The paddocks are “native rubbish — a mix of local grasses, onionweed, phalaris and capeweed and bent grass”. Boyd said the chooks “get out there and tear it to pieces”.
They’re rarely in the houses during the day except to lay eggs in the morning, but take themselves in at night.
The chook paddock is surrounded by 4.5km of heavy gauge chook wire, 18km of electrified wire, plus six maremma dogs are on patrol and there’s a row of rocks along the bottom of the fence.
The next project is to add misting and sprinkler systems in the hen houses.

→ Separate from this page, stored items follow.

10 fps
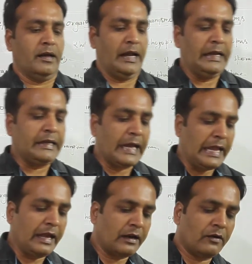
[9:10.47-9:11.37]

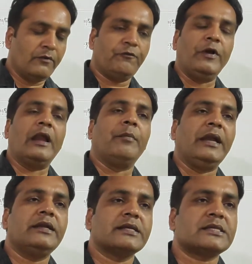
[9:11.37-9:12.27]
entire
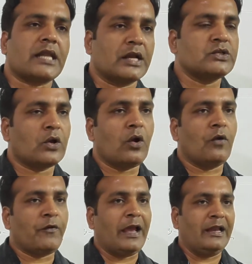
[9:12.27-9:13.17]
filamentous structure
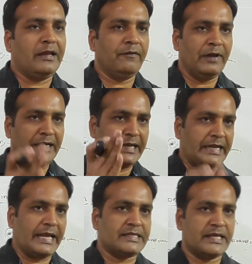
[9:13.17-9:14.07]
of algae will
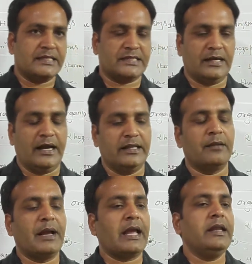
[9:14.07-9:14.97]
detaches either
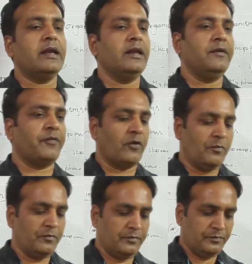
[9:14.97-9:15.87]
mechanically
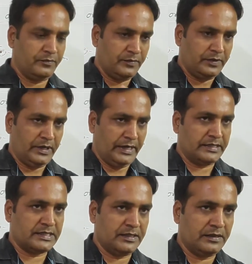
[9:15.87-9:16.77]
from
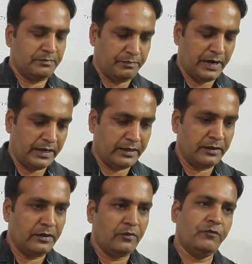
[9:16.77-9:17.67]
its part,
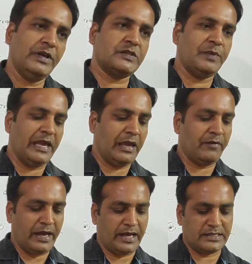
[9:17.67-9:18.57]
which
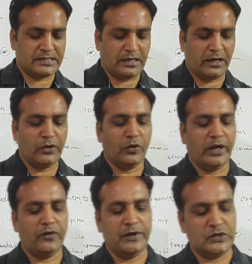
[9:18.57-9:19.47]
behave as a new
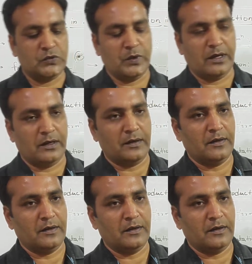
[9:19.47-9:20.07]
individual.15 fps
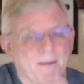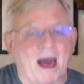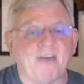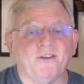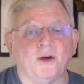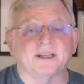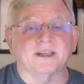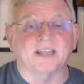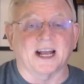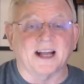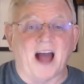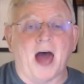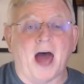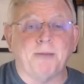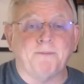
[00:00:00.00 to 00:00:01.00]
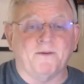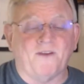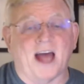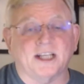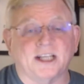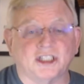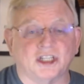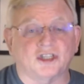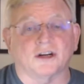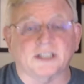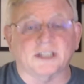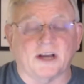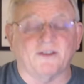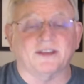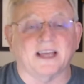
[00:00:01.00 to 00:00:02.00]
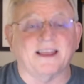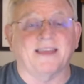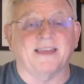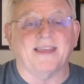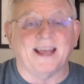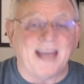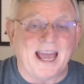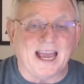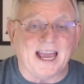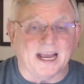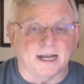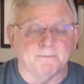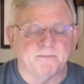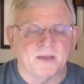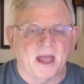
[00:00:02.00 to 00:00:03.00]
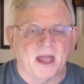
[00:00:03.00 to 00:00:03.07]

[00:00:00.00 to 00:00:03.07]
my view is that God provides the church everything that they need.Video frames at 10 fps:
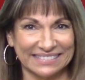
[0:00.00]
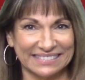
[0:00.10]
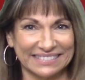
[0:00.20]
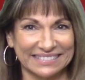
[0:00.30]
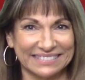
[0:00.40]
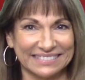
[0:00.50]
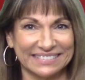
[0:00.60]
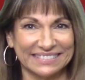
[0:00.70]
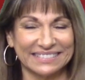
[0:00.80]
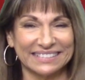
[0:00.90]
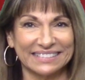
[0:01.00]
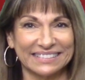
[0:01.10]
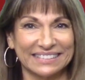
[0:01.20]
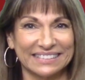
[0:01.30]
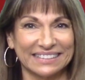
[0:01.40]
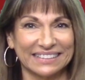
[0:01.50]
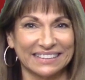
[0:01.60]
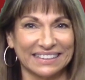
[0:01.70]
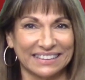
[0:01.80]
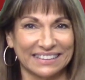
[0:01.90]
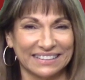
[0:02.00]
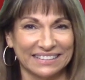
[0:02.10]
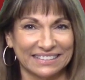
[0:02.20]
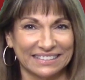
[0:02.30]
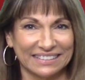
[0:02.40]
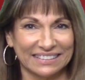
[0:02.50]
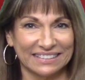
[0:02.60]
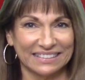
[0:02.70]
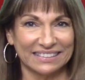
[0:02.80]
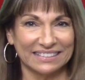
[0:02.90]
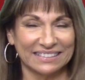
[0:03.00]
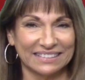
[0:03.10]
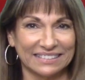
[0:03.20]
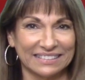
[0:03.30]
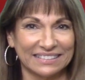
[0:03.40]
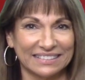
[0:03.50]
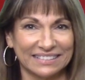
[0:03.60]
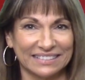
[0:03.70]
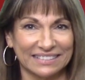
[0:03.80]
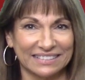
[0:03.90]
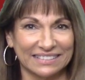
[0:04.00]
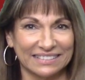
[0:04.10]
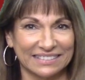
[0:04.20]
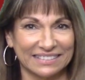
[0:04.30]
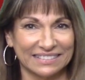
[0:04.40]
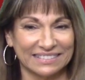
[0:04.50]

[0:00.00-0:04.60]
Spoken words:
[no speech]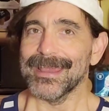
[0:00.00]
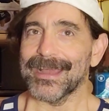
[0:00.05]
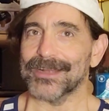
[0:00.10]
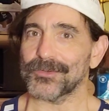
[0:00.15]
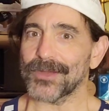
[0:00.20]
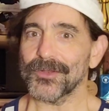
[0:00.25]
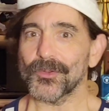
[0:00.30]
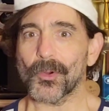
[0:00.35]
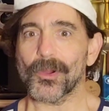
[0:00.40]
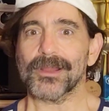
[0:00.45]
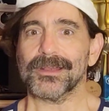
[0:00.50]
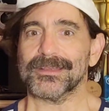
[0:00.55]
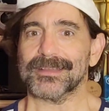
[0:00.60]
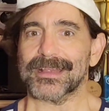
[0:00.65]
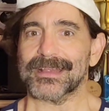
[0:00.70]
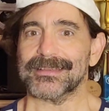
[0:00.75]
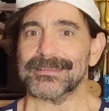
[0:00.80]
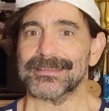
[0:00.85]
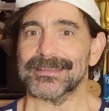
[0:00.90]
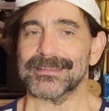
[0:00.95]
I tried to
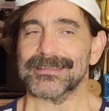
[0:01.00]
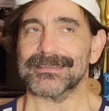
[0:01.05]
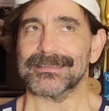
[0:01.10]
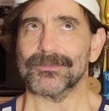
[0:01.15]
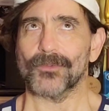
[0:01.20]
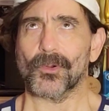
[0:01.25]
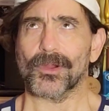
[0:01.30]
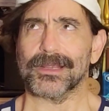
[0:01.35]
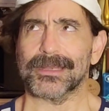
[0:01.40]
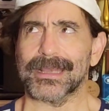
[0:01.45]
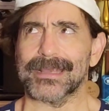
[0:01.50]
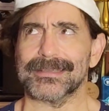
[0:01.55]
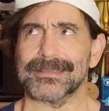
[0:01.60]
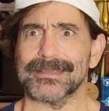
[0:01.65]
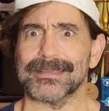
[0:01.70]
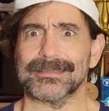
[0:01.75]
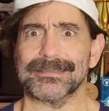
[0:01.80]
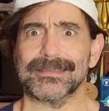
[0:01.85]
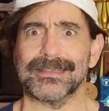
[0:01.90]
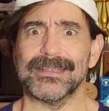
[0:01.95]
organize
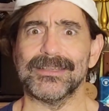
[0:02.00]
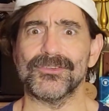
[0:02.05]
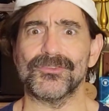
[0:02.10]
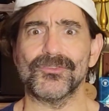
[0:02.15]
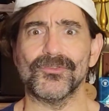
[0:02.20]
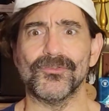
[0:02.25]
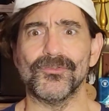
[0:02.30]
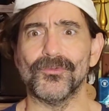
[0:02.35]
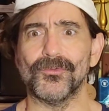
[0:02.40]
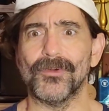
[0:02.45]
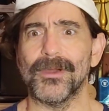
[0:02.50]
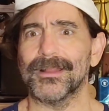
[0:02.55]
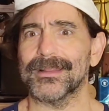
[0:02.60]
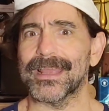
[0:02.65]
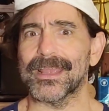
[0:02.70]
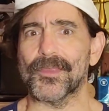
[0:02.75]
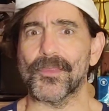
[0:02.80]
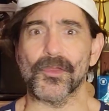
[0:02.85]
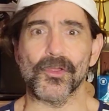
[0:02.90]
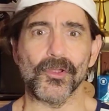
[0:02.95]
this into
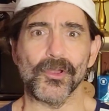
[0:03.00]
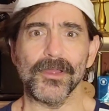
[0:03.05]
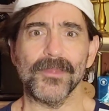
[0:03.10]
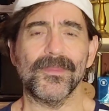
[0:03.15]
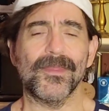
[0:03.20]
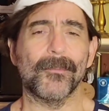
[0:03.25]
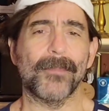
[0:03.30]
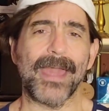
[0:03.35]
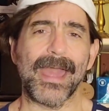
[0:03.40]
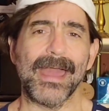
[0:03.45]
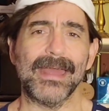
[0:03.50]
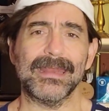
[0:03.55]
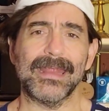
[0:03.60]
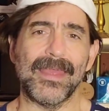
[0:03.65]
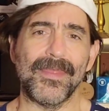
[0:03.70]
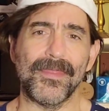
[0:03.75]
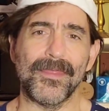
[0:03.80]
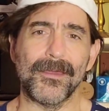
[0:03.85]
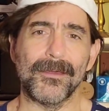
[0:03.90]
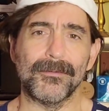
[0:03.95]
like the good, the bad,
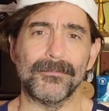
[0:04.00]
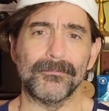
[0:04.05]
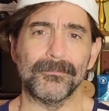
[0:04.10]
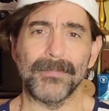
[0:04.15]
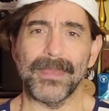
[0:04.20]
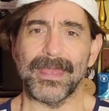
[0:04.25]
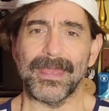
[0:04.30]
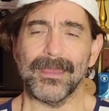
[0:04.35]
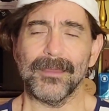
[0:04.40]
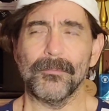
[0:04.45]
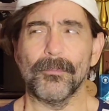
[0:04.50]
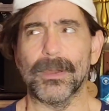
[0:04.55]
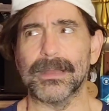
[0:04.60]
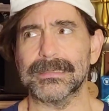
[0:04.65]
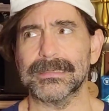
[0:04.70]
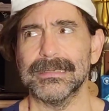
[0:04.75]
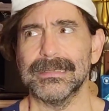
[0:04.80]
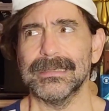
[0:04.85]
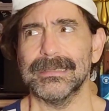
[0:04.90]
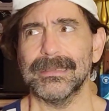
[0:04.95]
and the meh,
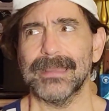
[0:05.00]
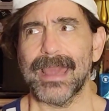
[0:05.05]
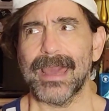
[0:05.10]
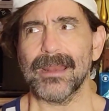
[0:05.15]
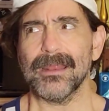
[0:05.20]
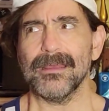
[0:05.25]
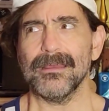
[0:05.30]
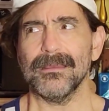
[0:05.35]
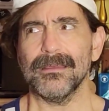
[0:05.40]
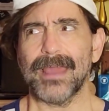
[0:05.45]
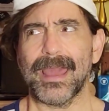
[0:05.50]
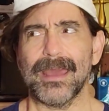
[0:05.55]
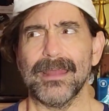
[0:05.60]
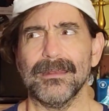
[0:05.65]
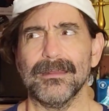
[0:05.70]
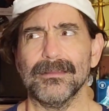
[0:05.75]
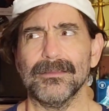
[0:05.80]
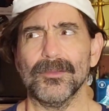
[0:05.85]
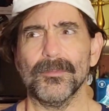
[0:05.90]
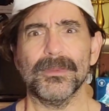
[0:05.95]
but had
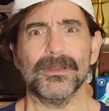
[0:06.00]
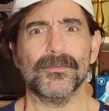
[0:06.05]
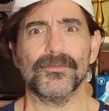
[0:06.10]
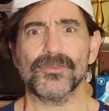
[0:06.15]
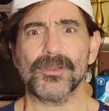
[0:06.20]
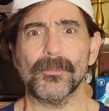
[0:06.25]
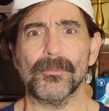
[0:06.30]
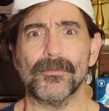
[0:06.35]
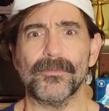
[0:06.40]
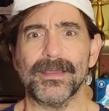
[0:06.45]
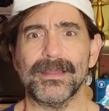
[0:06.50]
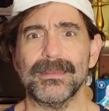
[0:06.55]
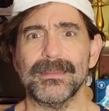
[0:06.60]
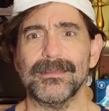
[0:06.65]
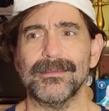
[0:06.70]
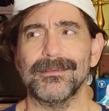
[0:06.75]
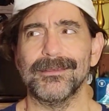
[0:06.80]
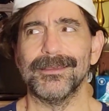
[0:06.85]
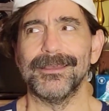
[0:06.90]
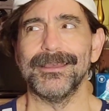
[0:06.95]
a little bit of trouble
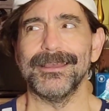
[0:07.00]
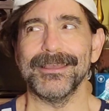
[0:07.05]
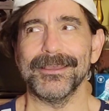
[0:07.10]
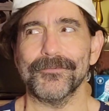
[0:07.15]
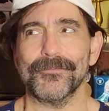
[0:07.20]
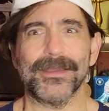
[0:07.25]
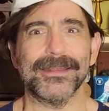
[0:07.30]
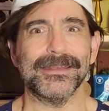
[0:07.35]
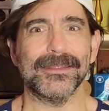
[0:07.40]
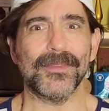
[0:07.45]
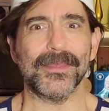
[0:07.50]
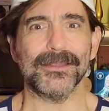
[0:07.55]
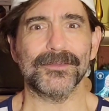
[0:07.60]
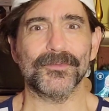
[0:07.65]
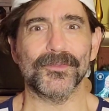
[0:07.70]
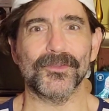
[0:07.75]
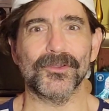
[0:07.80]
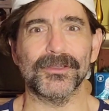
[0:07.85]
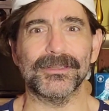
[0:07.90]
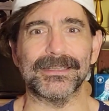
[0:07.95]
finding finding things
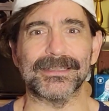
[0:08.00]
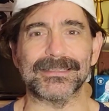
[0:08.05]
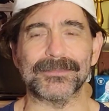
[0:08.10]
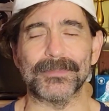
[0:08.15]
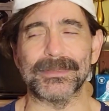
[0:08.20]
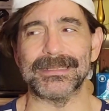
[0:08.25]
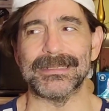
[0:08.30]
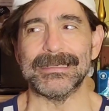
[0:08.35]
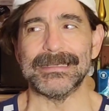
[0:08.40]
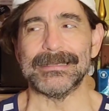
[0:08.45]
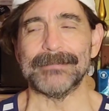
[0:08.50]
for the good list. But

Initially the business sold mostly to hospitality, but restaurant closures during COVID-19 meant a shift to retail such as a butcher shops, greengrocers and independent supermarkets across western Victoria and Melbourne.
The delivery logistics are a walk in the park for Boyd, who uses a third-party provider for the long trips and delivers locally to Ballarat and into Melbourne.
But there’s no more sleeping in a truck on 40℃ nights or driving back and forward in hot, dusty places.
Boyd said the egg industry had a positive future, providing you do the right thing.
“You’ve got to have quality to match your price,” he said.
“You can’t put average product into the marketplace and expect top price. There are many small egg farms that have fallen over because their product was substandard.”
He said the keys to his success were having plenty of space, working the chooks in lots, keeping them safe and providing quality food and clean water, with chook pellets bought by the truckload.
His operation is all off-grid, with solar panels on the maintenance shed and the hen houses manufactured on site.
He uses his website to promote the ethical and sustainable nature of the business.
“We’ve got nothing to hide from any protesters. It doesn’t get any better than this; they’ve got nothing to go crook about,” Boyd said.